Hello , new here .  

I have a new 1442 G3 Jon Boat that i need to add a floor to . It needs to be water/ice proof and removable . I will be using it for Duck hunting and fly fishing , Any idea on what i should use . 

THANKS !!!!!!!!!!!

Rob , Cache Valley Utah .


----------



## Brine (Jan 17, 2011)

Exterior grade plywood. Seal it with a spar urethane. Cover it with carpet or vinyl.

Welcome to the site.


----------



## Jim (Jan 17, 2011)

exactly what Brine said! I did that for my crawdad so I could pull the floor out and hose it off.


----------



## lckstckn2smknbrls (Jan 17, 2011)

The floor of my duck boat is 3/4" exterior plywood with a 10 or 15 year exterior paint tinted to match the boat. The front deck is 1/2" plywood with 2x3 framing.


----------



## bassboy1 (Jan 17, 2011)

Aluminum diamond plate. Just paint it to get rid of the reflectiveness, and no need to worry about carpet or vinyl, and whatnot. 

Welcome to the site, by the way.


----------



## UtahRob (Jan 17, 2011)

thanks !!

Here is what it looks like so far . I bought a used trailer and motor , i painted the trailer, replaced the wood and carpet and replaced the tail lites.

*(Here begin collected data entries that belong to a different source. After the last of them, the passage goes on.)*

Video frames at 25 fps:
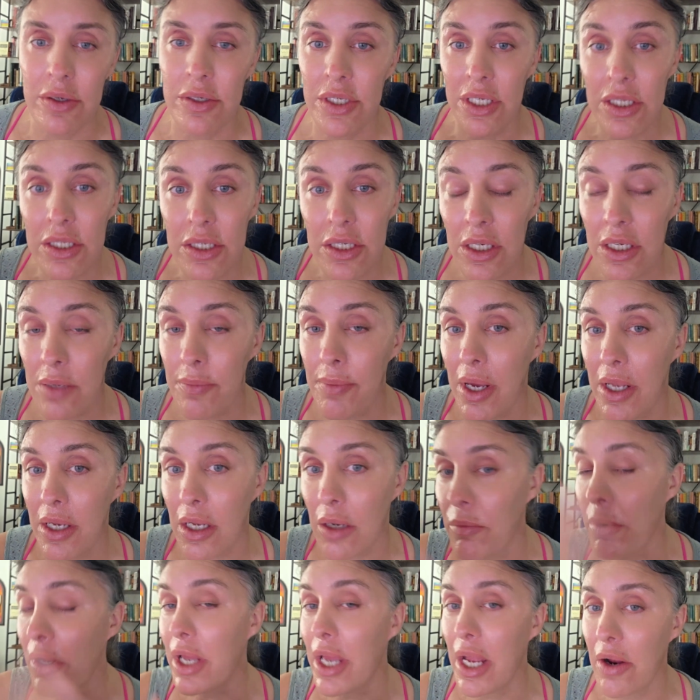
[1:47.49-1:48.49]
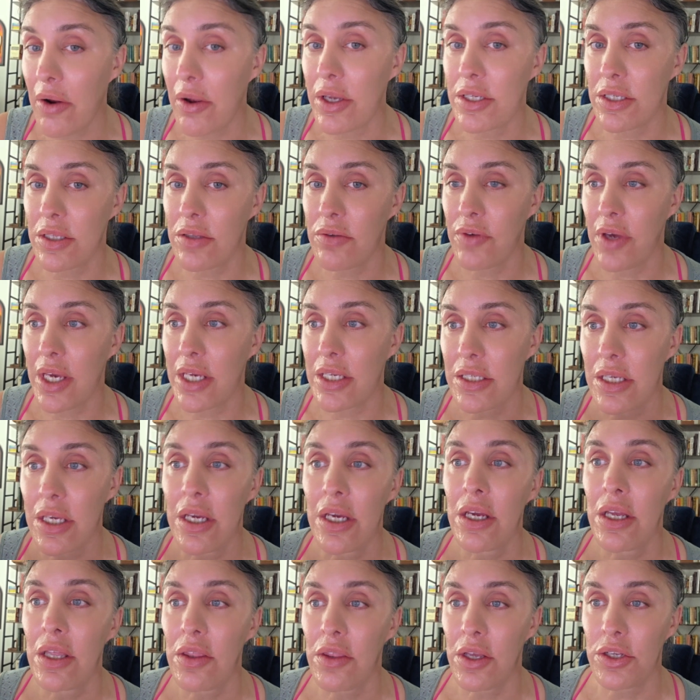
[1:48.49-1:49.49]
And it's going to depend on what areas of the face
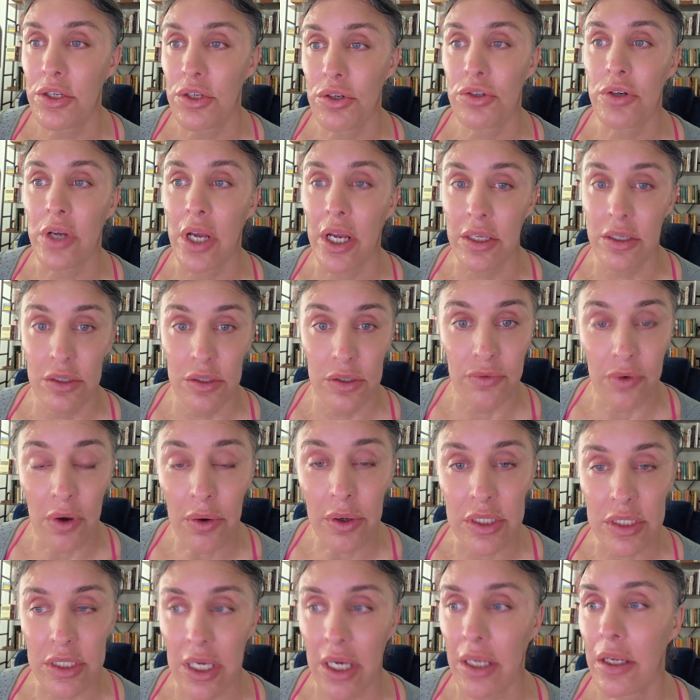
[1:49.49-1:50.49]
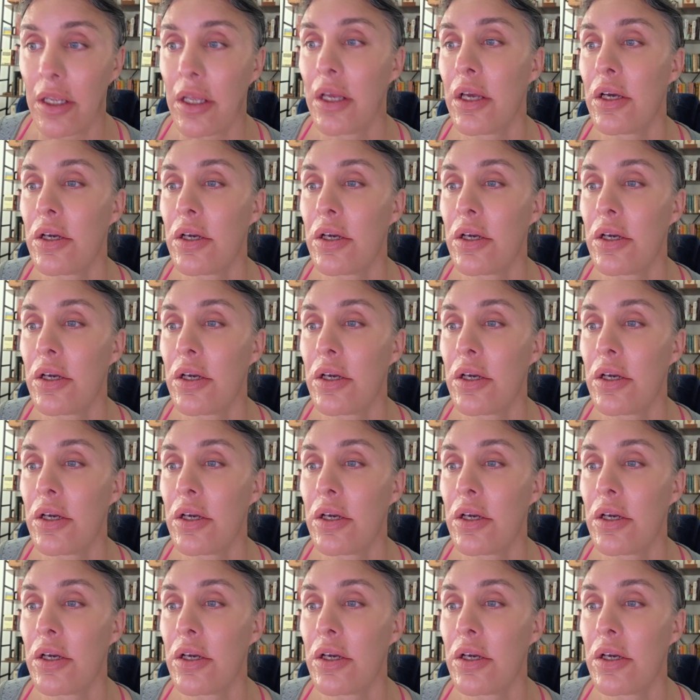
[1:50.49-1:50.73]
that you're trying to focus on.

Then Camo painted the boat and motor . Motor needed a new pump impeller , its wasn't peeing very well . The impeller was dried out and in bad shape . I also changed the oil in the lower end . I only have a 1990 Evenrude 8 hp 2 stroke ,its not going to set any speed records but should get me into some ducks .

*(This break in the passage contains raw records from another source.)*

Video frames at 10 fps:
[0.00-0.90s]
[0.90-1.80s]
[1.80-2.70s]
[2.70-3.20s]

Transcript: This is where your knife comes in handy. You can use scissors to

This is 10 minutes from my home and where i hunt ducks , I am also a nature photographer for fun when i am not chasing deer , elk or coyotes or fly fishing .  





















my favorite old homestead , at sunset .  






and one of my best friends and hunt partners , Jake my 4 year old Lab .






Just though i would let you know a little about me , be new here . 

Thanks for looking !!!
RobK.


----------



## devilmutt (Jan 17, 2011)

Those pictures are awesome!


----------



## Jim (Jan 18, 2011)

Great looking pictures!


----------



## Howard (Jan 18, 2011)

Amazing pics, thanks for sharing. I am jealous of your surroundings being a east coast guy.


----------



## nuckinfutzracing (Jan 18, 2011)

Absolutely stunning pictures


----------



## 00 mod (Jan 18, 2011)

Those pictures are absolutley AMAZING! I have taken some as well, but nothing near those!
Jeff


----------



## dixie_boysles (Jan 18, 2011)

I used an aluminum road-sign covered in carpet:


----------



## DBrooke (Jan 18, 2011)

Dixie, I saw the pictures before your name and thought to myself "Man that looks familiar" lol


----------



## caveman (Jan 18, 2011)

Great photos alot of us here are into photos look at the photo section here,


Mike


----------



## UtahRob (Jan 19, 2011)

00 mod said:


> Those pictures are absolutley AMAZING! I have taken some as well, but nothing near those!
> Jeff



very nice !!


----------



## UtahRob (Jan 19, 2011)

dixie_boysles said:


> I used an aluminum road-sign covered in carpet:



very nice . were do you get old signs ??

Thanks ,
RobK.


----------